• **Input for this task**
·····
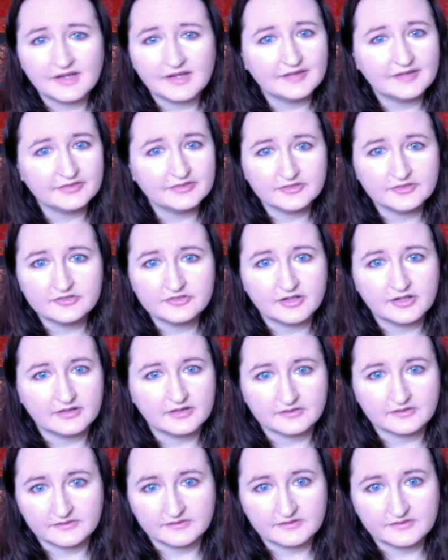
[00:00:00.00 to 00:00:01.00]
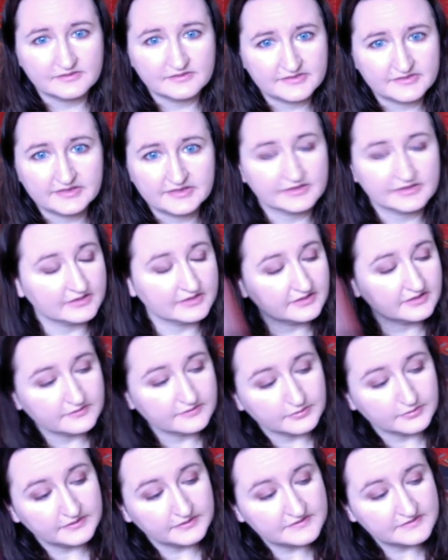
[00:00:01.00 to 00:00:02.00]
Having your child sick
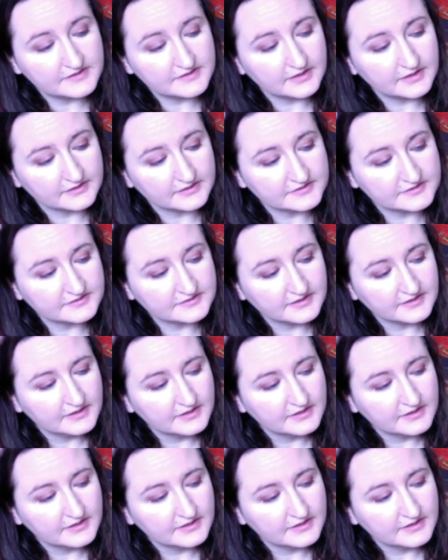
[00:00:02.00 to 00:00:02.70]
really sucks.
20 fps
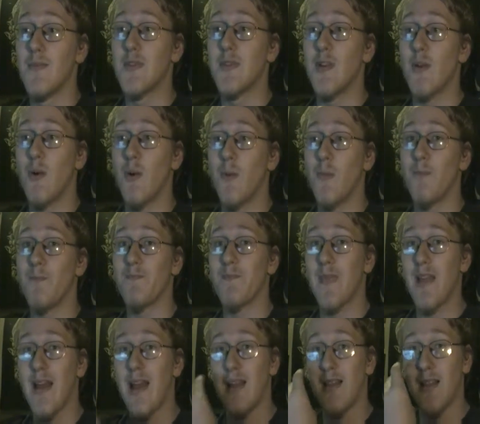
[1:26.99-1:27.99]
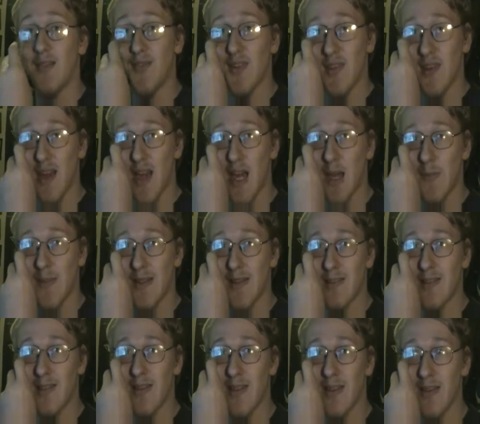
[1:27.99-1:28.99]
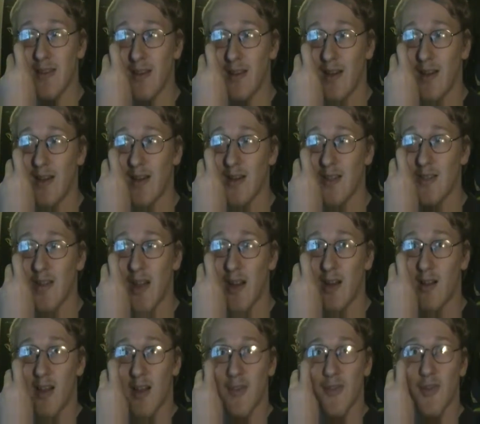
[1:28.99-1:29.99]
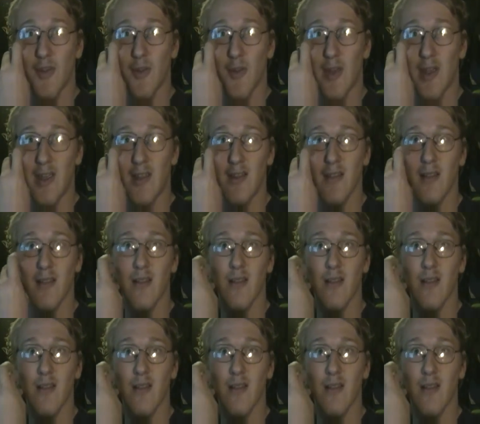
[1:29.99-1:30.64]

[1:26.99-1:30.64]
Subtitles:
So, I left a comment on his channel after he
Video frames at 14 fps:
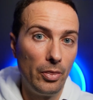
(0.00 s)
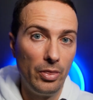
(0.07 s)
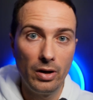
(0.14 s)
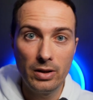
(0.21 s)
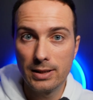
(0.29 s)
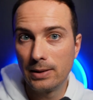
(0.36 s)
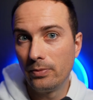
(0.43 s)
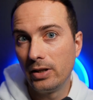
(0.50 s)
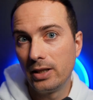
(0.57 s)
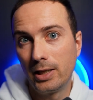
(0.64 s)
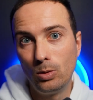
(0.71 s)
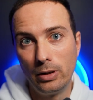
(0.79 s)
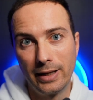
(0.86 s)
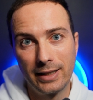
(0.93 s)
Not something I
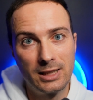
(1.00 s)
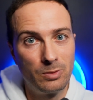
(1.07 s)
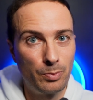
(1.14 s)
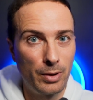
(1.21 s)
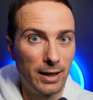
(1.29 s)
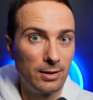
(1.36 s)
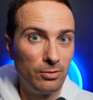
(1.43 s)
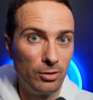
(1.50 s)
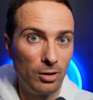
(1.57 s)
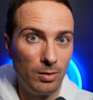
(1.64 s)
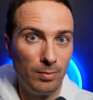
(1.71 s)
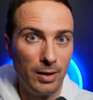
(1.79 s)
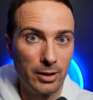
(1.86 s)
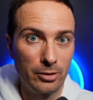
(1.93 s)
would expect
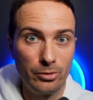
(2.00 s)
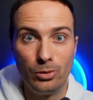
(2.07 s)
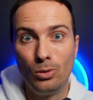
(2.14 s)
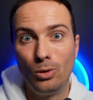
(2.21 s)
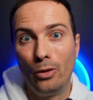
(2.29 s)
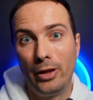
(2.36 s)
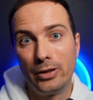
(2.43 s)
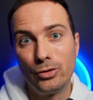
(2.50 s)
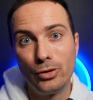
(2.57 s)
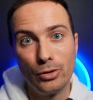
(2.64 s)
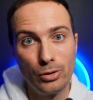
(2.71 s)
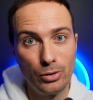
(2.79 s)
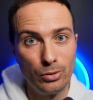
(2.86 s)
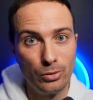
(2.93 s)
from a tool that you
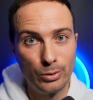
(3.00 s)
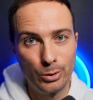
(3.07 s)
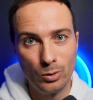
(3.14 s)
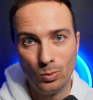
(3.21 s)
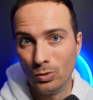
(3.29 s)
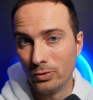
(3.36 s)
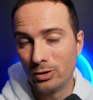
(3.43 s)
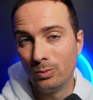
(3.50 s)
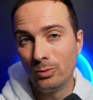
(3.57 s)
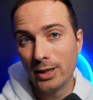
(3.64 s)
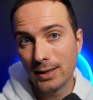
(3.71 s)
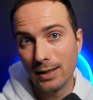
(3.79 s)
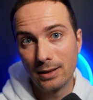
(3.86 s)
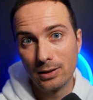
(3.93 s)
use to move some
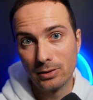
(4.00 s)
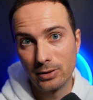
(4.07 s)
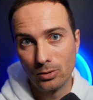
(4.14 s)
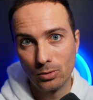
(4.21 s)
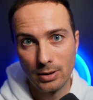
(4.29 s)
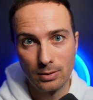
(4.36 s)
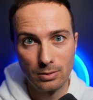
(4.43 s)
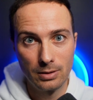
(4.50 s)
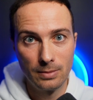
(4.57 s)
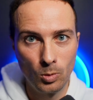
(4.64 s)
rectangles around.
·····
With the pictures set aside, write out the whole listing exactly.

[00:00:00.00 to 00:00:01.00]
[00:00:01.00 to 00:00:02.00]
Having your child sick
[00:00:02.00 to 00:00:02.70]
really sucks.
20 fps
[1:26.99-1:27.99]
[1:27.99-1:28.99]
[1:28.99-1:29.99]
[1:29.99-1:30.64]

[1:26.99-1:30.64]
Subtitles:
So, I left a comment on his channel after he
Video frames at 14 fps:
(0.00 s)
(0.07 s)
(0.14 s)
(0.21 s)
(0.29 s)
(0.36 s)
(0.43 s)
(0.50 s)
(0.57 s)
(0.64 s)
(0.71 s)
(0.79 s)
(0.86 s)
(0.93 s)
Not something I
(1.00 s)
(1.07 s)
(1.14 s)
(1.21 s)
(1.29 s)
(1.36 s)
(1.43 s)
(1.50 s)
(1.57 s)
(1.64 s)
(1.71 s)
(1.79 s)
(1.86 s)
(1.93 s)
would expect
(2.00 s)
(2.07 s)
(2.14 s)
(2.21 s)
(2.29 s)
(2.36 s)
(2.43 s)
(2.50 s)
(2.57 s)
(2.64 s)
(2.71 s)
(2.79 s)
(2.86 s)
(2.93 s)
from a tool that you
(3.00 s)
(3.07 s)
(3.14 s)
(3.21 s)
(3.29 s)
(3.36 s)
(3.43 s)
(3.50 s)
(3.57 s)
(3.64 s)
(3.71 s)
(3.79 s)
(3.86 s)
(3.93 s)
use to move some
(4.00 s)
(4.07 s)
(4.14 s)
(4.21 s)
(4.29 s)
(4.36 s)
(4.43 s)
(4.50 s)
(4.57 s)
(4.64 s)
rectangles around.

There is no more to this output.